*Task:* Return the stretch from the line with "[0.00-1.00s]" through the line with "Word for word: Rowmark" in the data below, character for character, skipping all pictures.

[[ Available data, beginning ]]

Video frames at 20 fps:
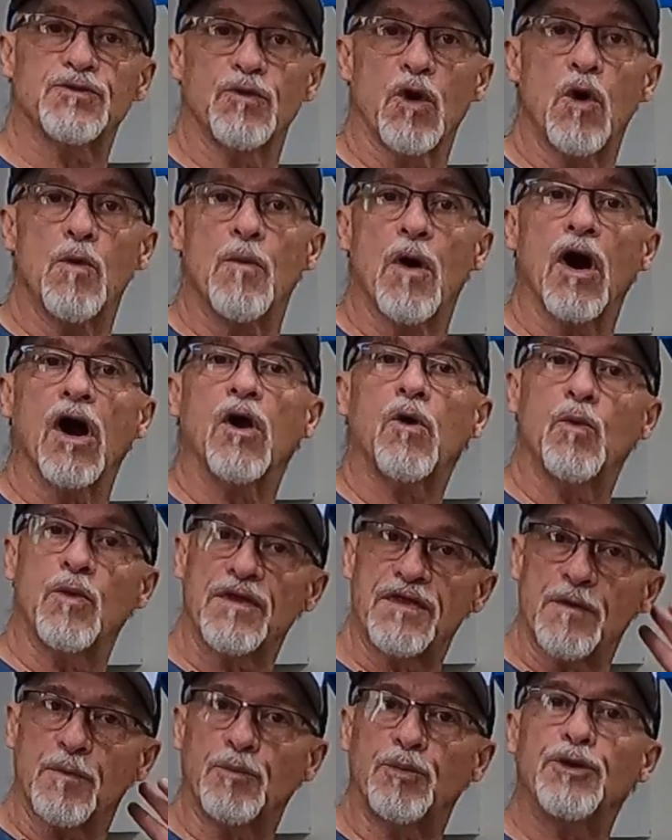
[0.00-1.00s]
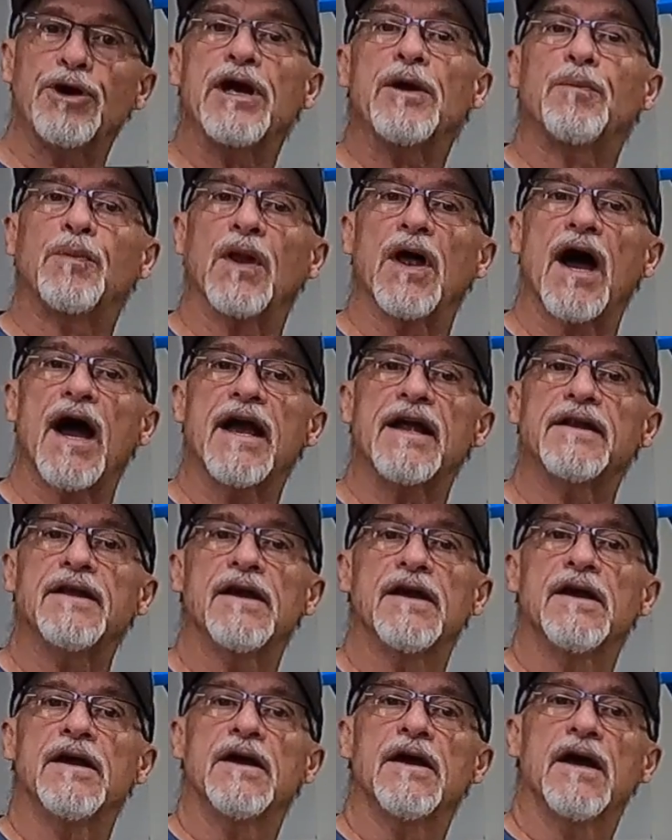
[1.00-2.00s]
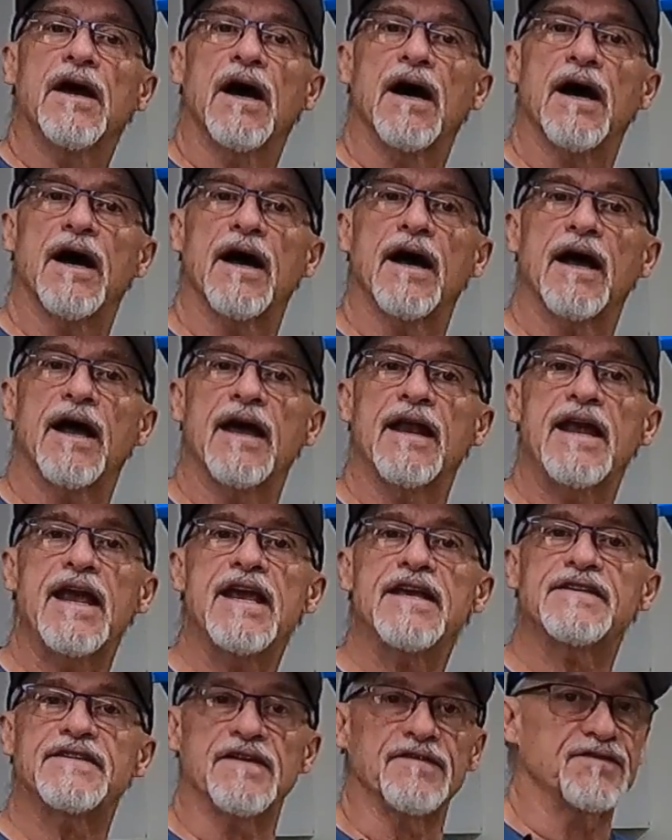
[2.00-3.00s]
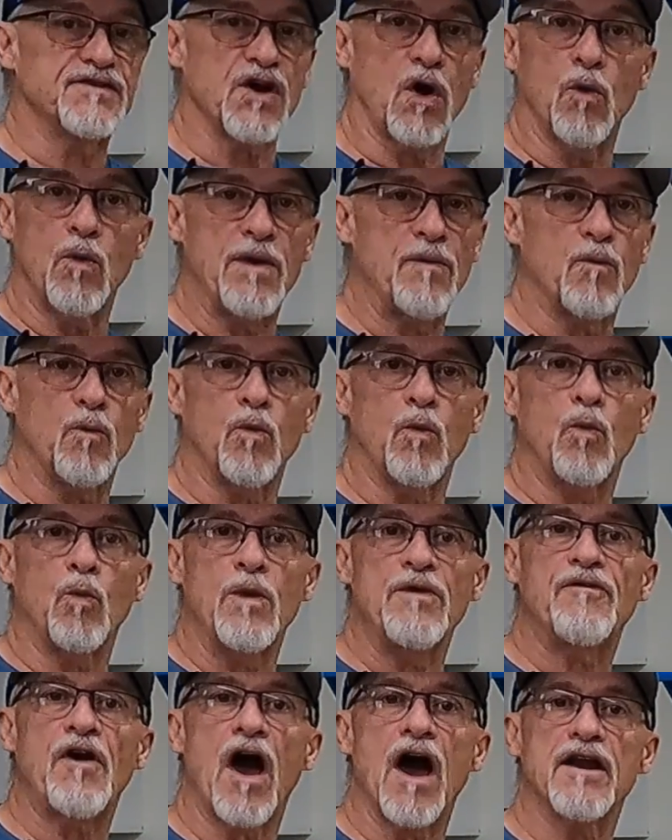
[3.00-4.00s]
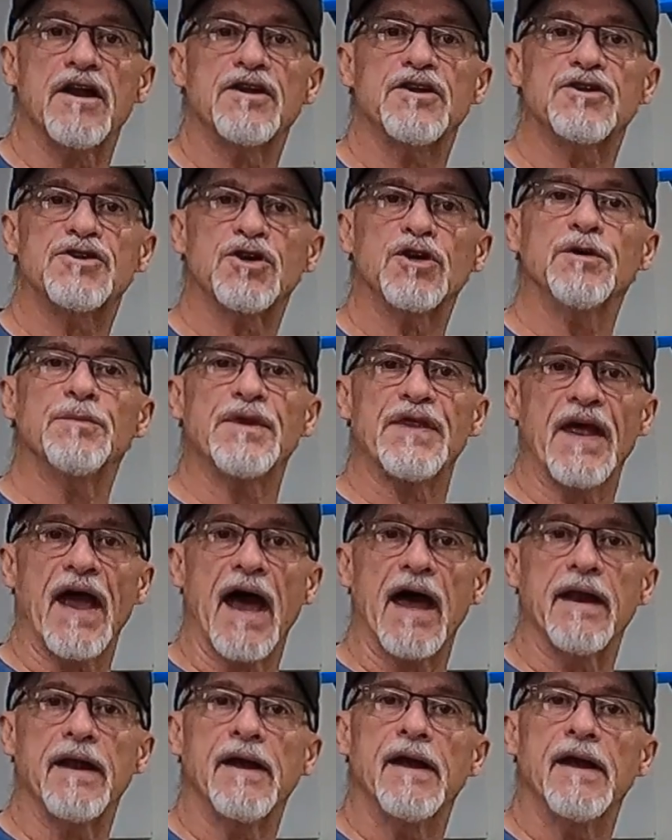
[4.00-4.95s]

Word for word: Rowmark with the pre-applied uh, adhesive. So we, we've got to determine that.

[[ Available data, end ]]
[[ Available data, beginning ]]

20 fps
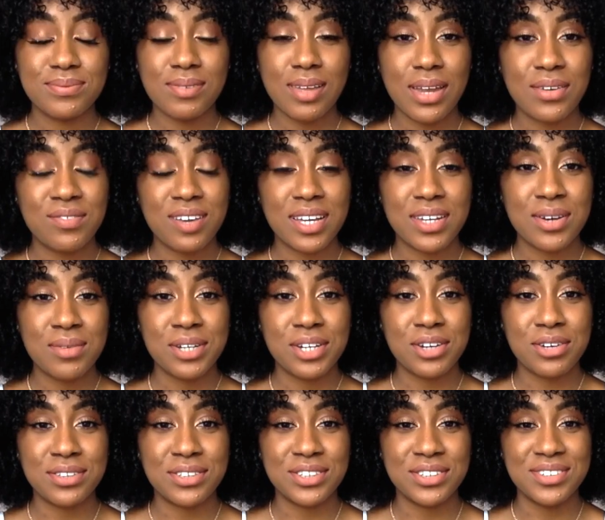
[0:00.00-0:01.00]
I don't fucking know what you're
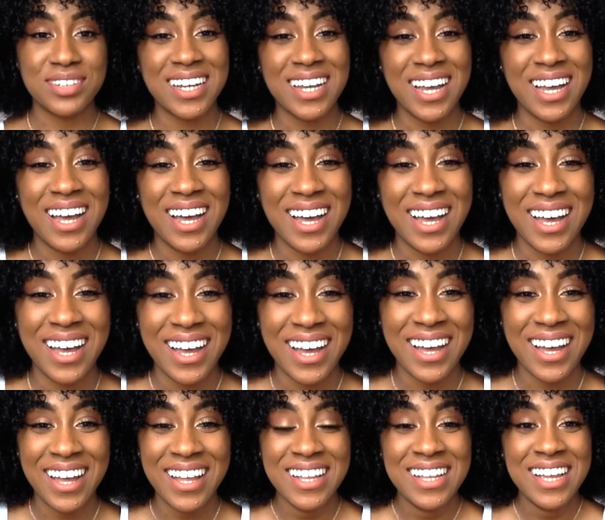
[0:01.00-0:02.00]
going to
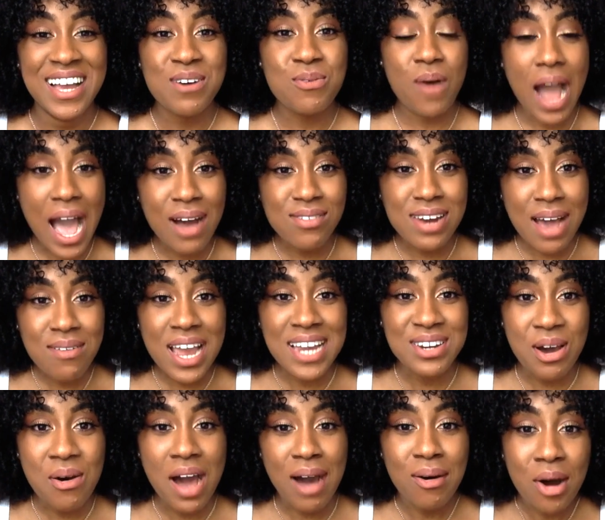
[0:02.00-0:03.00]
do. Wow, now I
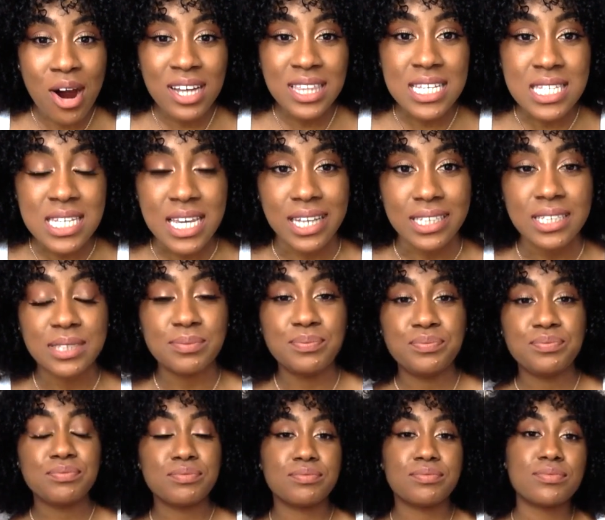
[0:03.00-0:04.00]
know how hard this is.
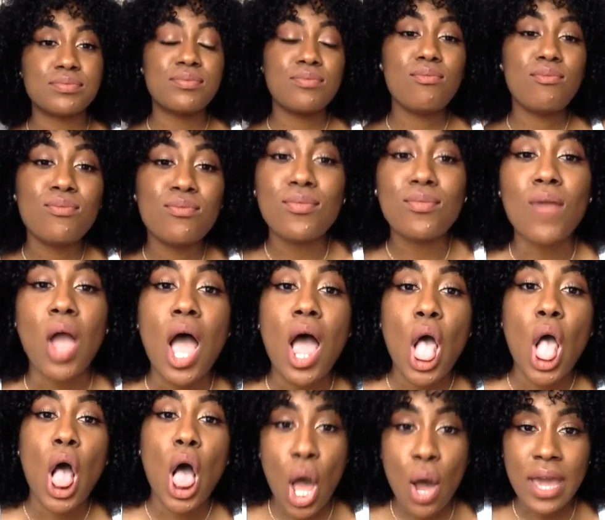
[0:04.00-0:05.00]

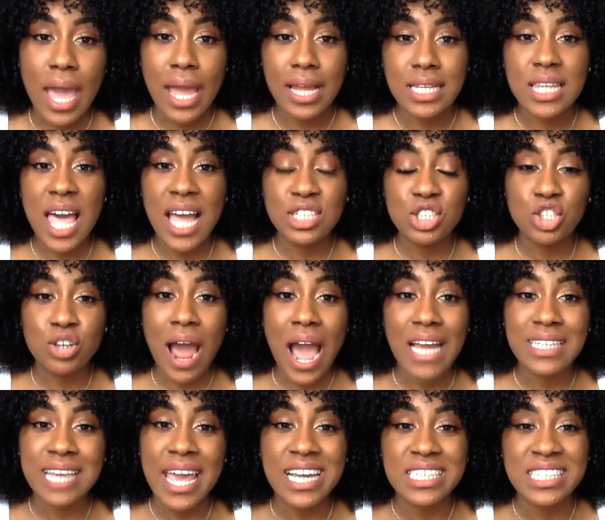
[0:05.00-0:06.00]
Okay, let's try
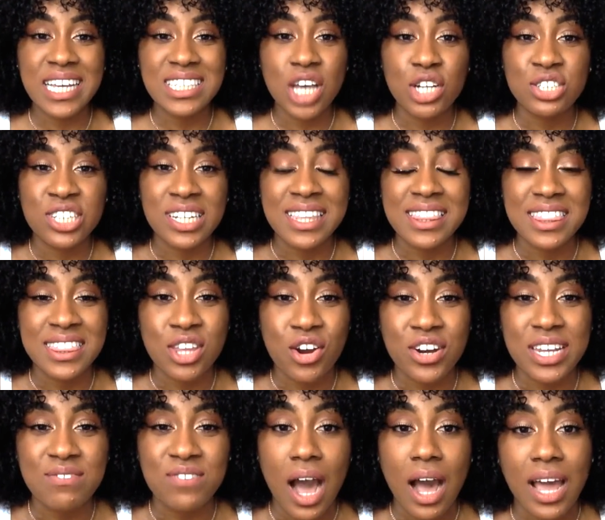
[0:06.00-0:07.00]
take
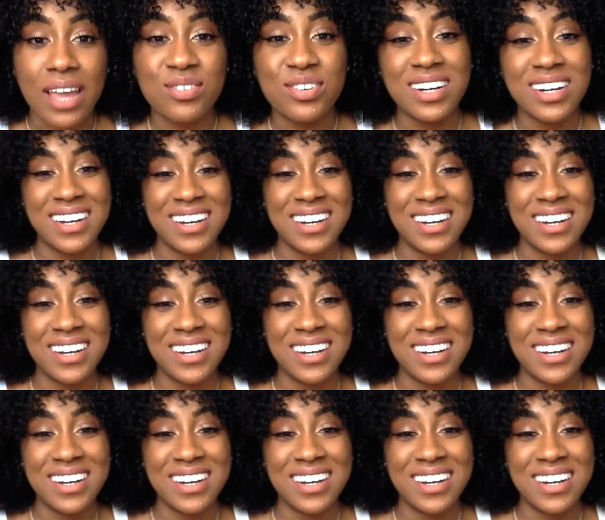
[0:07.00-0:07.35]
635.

[[ Available data, end ]]

*Written solution:*
[0.00-1.00s]
[1.00-2.00s]
[2.00-3.00s]
[3.00-4.00s]
[4.00-4.95s]

Word for word: Rowmark with the pre-applied uh, adhesive. So we, we've got to determine that.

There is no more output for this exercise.